- Opening Delimiter -
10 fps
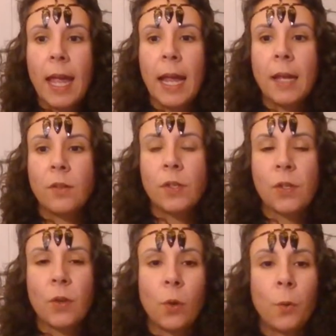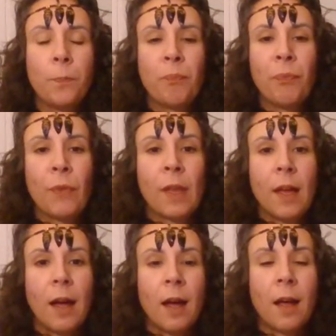And so,
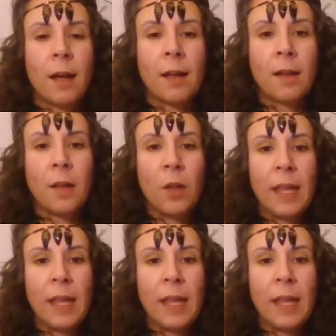uh,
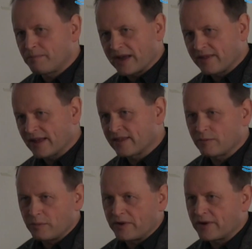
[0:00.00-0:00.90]
By that,
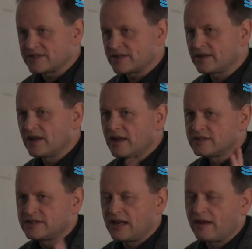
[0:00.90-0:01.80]
they will be raising
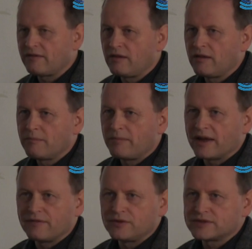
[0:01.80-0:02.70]
sea level
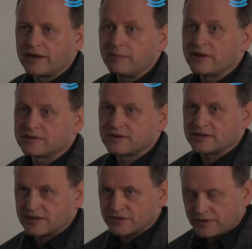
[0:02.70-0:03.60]
by a few centimeters
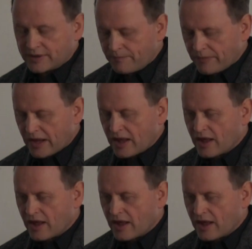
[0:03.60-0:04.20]
a century.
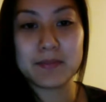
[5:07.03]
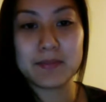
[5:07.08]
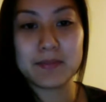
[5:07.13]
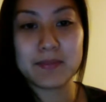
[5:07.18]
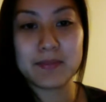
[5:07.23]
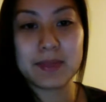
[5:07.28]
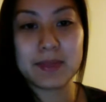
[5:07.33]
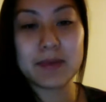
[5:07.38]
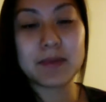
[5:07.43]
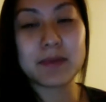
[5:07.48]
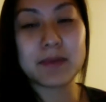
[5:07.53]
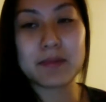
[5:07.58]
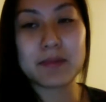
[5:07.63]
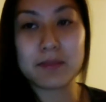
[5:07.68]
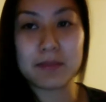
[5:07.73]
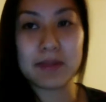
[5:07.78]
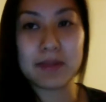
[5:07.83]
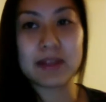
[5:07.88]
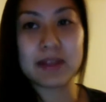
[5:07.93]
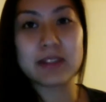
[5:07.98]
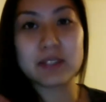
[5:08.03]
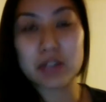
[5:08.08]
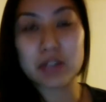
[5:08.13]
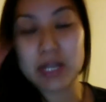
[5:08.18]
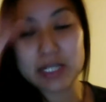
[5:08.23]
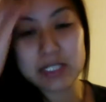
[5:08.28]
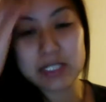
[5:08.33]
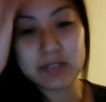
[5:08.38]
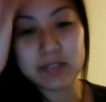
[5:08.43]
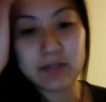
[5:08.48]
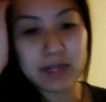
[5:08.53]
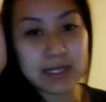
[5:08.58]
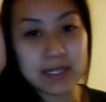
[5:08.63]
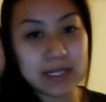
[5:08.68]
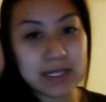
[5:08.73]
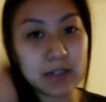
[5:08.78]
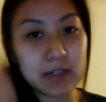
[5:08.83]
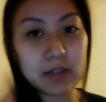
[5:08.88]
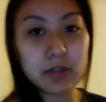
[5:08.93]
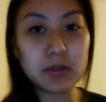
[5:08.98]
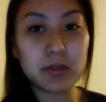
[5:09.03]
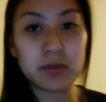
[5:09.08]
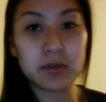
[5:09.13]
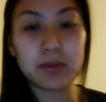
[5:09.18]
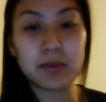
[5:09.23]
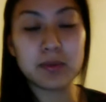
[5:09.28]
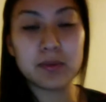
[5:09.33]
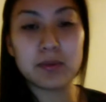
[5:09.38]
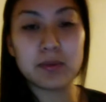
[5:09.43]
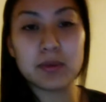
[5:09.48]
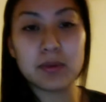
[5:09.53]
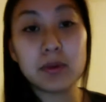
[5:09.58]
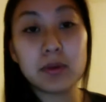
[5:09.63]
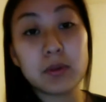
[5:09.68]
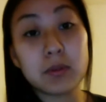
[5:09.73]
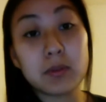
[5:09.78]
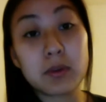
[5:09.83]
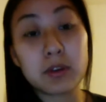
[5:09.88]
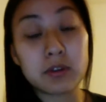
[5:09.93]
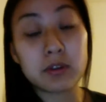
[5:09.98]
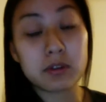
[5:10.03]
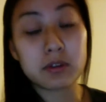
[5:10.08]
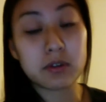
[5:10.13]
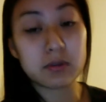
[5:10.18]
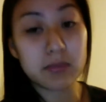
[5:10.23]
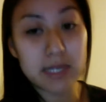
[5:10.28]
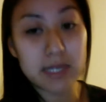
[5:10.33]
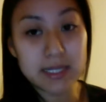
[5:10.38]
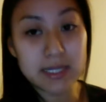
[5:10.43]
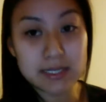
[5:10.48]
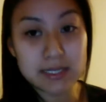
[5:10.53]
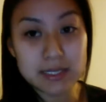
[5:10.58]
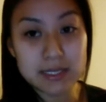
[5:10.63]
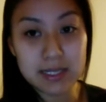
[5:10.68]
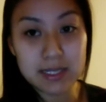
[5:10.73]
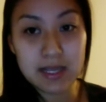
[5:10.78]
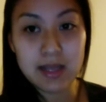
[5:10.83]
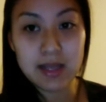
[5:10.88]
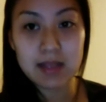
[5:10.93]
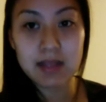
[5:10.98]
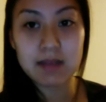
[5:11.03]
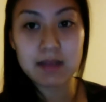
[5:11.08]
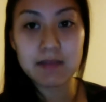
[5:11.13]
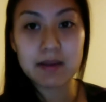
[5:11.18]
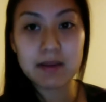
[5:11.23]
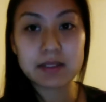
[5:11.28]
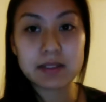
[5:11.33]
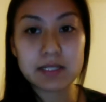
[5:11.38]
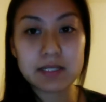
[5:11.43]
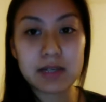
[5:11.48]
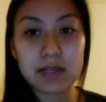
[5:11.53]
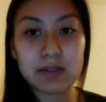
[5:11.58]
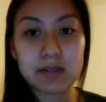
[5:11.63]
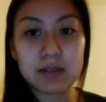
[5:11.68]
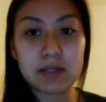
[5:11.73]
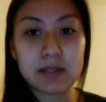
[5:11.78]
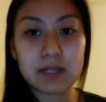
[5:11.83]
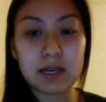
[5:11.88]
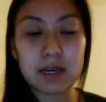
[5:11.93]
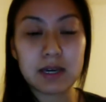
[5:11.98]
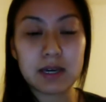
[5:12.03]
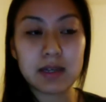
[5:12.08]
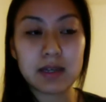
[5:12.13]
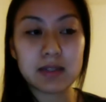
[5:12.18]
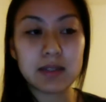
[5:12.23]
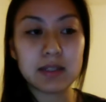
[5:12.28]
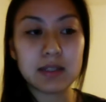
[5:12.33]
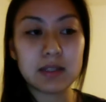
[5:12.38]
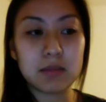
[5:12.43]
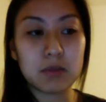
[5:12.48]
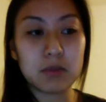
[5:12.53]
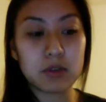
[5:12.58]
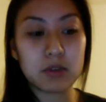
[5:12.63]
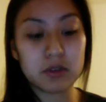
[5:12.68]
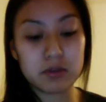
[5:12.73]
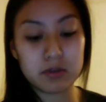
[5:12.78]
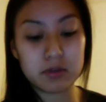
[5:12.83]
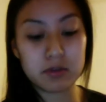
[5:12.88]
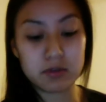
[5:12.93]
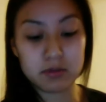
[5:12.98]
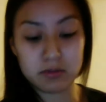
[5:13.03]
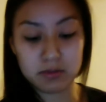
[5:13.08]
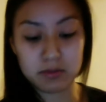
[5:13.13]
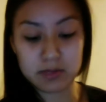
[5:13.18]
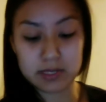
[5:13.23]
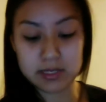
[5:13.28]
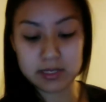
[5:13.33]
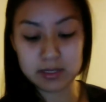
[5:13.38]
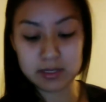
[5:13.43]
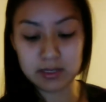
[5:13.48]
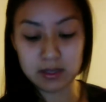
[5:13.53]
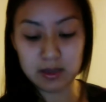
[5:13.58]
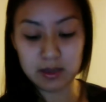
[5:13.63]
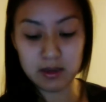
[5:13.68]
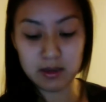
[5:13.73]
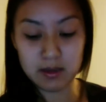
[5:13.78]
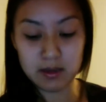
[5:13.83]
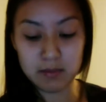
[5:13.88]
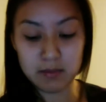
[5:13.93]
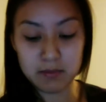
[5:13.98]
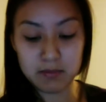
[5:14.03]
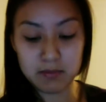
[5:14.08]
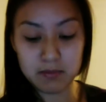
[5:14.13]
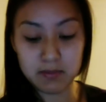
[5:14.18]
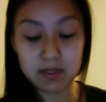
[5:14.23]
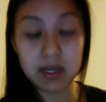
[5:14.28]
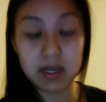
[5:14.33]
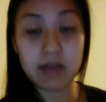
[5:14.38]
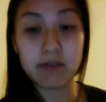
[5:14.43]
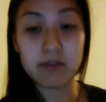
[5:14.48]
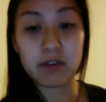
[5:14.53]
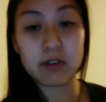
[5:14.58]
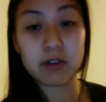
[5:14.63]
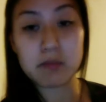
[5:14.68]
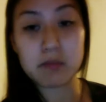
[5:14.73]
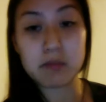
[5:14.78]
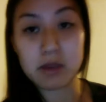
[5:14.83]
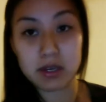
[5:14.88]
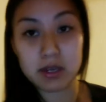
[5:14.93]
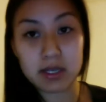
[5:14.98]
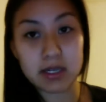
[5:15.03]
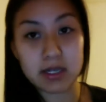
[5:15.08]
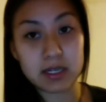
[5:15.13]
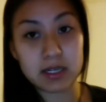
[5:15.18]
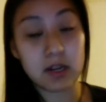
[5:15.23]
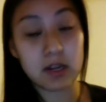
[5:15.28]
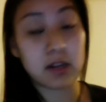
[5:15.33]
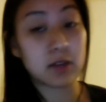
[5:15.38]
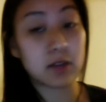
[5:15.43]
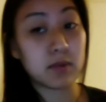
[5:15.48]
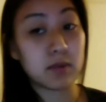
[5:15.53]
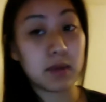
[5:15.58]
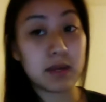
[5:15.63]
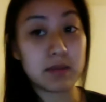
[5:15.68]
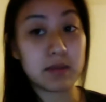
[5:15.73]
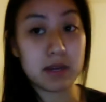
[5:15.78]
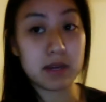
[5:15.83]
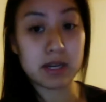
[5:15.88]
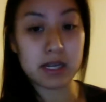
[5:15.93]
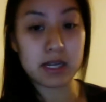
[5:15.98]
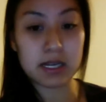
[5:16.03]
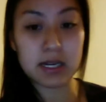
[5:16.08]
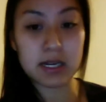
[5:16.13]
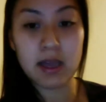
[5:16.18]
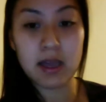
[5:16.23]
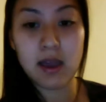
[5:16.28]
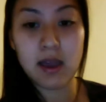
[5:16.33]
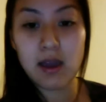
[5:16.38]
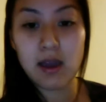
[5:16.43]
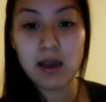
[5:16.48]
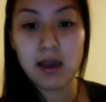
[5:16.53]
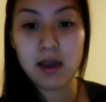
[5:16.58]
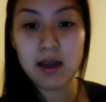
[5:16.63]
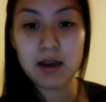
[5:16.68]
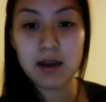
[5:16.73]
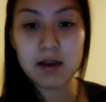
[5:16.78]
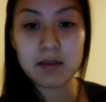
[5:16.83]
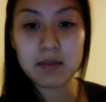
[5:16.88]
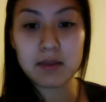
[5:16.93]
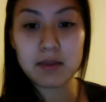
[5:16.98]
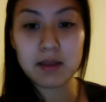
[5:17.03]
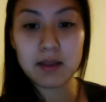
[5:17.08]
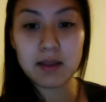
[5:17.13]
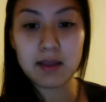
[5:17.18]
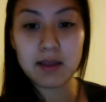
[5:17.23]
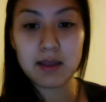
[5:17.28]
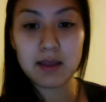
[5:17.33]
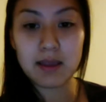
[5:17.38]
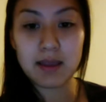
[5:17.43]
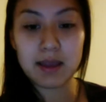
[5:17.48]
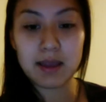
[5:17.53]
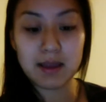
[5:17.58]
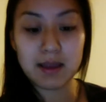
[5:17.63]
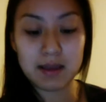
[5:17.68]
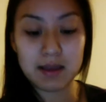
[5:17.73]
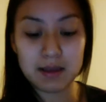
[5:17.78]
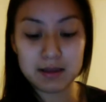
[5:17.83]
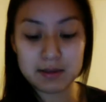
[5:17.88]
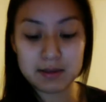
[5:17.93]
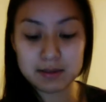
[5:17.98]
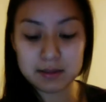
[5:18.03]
they, in trying to find out who the murderer was, they found out that the murderer was an African American and not a white American. And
- Closing Delimiter -
§ **WHAT IS NEEDED**
Copy each entry exactly, with no pictures.

§ **ANSWER SECTION**
10 fps
And so,
uh,
[0:00.00-0:00.90]
By that,
[0:00.90-0:01.80]
they will be raising
[0:01.80-0:02.70]
sea level
[0:02.70-0:03.60]
by a few centimeters
[0:03.60-0:04.20]
a century.
[5:07.03]
[5:07.08]
[5:07.13]
[5:07.18]
[5:07.23]
[5:07.28]
[5:07.33]
[5:07.38]
[5:07.43]
[5:07.48]
[5:07.53]
[5:07.58]
[5:07.63]
[5:07.68]
[5:07.73]
[5:07.78]
[5:07.83]
[5:07.88]
[5:07.93]
[5:07.98]
[5:08.03]
[5:08.08]
[5:08.13]
[5:08.18]
[5:08.23]
[5:08.28]
[5:08.33]
[5:08.38]
[5:08.43]
[5:08.48]
[5:08.53]
[5:08.58]
[5:08.63]
[5:08.68]
[5:08.73]
[5:08.78]
[5:08.83]
[5:08.88]
[5:08.93]
[5:08.98]
[5:09.03]
[5:09.08]
[5:09.13]
[5:09.18]
[5:09.23]
[5:09.28]
[5:09.33]
[5:09.38]
[5:09.43]
[5:09.48]
[5:09.53]
[5:09.58]
[5:09.63]
[5:09.68]
[5:09.73]
[5:09.78]
[5:09.83]
[5:09.88]
[5:09.93]
[5:09.98]
[5:10.03]
[5:10.08]
[5:10.13]
[5:10.18]
[5:10.23]
[5:10.28]
[5:10.33]
[5:10.38]
[5:10.43]
[5:10.48]
[5:10.53]
[5:10.58]
[5:10.63]
[5:10.68]
[5:10.73]
[5:10.78]
[5:10.83]
[5:10.88]
[5:10.93]
[5:10.98]
[5:11.03]
[5:11.08]
[5:11.13]
[5:11.18]
[5:11.23]
[5:11.28]
[5:11.33]
[5:11.38]
[5:11.43]
[5:11.48]
[5:11.53]
[5:11.58]
[5:11.63]
[5:11.68]
[5:11.73]
[5:11.78]
[5:11.83]
[5:11.88]
[5:11.93]
[5:11.98]
[5:12.03]
[5:12.08]
[5:12.13]
[5:12.18]
[5:12.23]
[5:12.28]
[5:12.33]
[5:12.38]
[5:12.43]
[5:12.48]
[5:12.53]
[5:12.58]
[5:12.63]
[5:12.68]
[5:12.73]
[5:12.78]
[5:12.83]
[5:12.88]
[5:12.93]
[5:12.98]
[5:13.03]
[5:13.08]
[5:13.13]
[5:13.18]
[5:13.23]
[5:13.28]
[5:13.33]
[5:13.38]
[5:13.43]
[5:13.48]
[5:13.53]
[5:13.58]
[5:13.63]
[5:13.68]
[5:13.73]
[5:13.78]
[5:13.83]
[5:13.88]
[5:13.93]
[5:13.98]
[5:14.03]
[5:14.08]
[5:14.13]
[5:14.18]
[5:14.23]
[5:14.28]
[5:14.33]
[5:14.38]
[5:14.43]
[5:14.48]
[5:14.53]
[5:14.58]
[5:14.63]
[5:14.68]
[5:14.73]
[5:14.78]
[5:14.83]
[5:14.88]
[5:14.93]
[5:14.98]
[5:15.03]
[5:15.08]
[5:15.13]
[5:15.18]
[5:15.23]
[5:15.28]
[5:15.33]
[5:15.38]
[5:15.43]
[5:15.48]
[5:15.53]
[5:15.58]
[5:15.63]
[5:15.68]
[5:15.73]
[5:15.78]
[5:15.83]
[5:15.88]
[5:15.93]
[5:15.98]
[5:16.03]
[5:16.08]
[5:16.13]
[5:16.18]
[5:16.23]
[5:16.28]
[5:16.33]
[5:16.38]
[5:16.43]
[5:16.48]
[5:16.53]
[5:16.58]
[5:16.63]
[5:16.68]
[5:16.73]
[5:16.78]
[5:16.83]
[5:16.88]
[5:16.93]
[5:16.98]
[5:17.03]
[5:17.08]
[5:17.13]
[5:17.18]
[5:17.23]
[5:17.28]
[5:17.33]
[5:17.38]
[5:17.43]
[5:17.48]
[5:17.53]
[5:17.58]
[5:17.63]
[5:17.68]
[5:17.73]
[5:17.78]
[5:17.83]
[5:17.88]
[5:17.93]
[5:17.98]
[5:18.03]
they, in trying to find out who the murderer was, they found out that the murderer was an African American and not a white American. And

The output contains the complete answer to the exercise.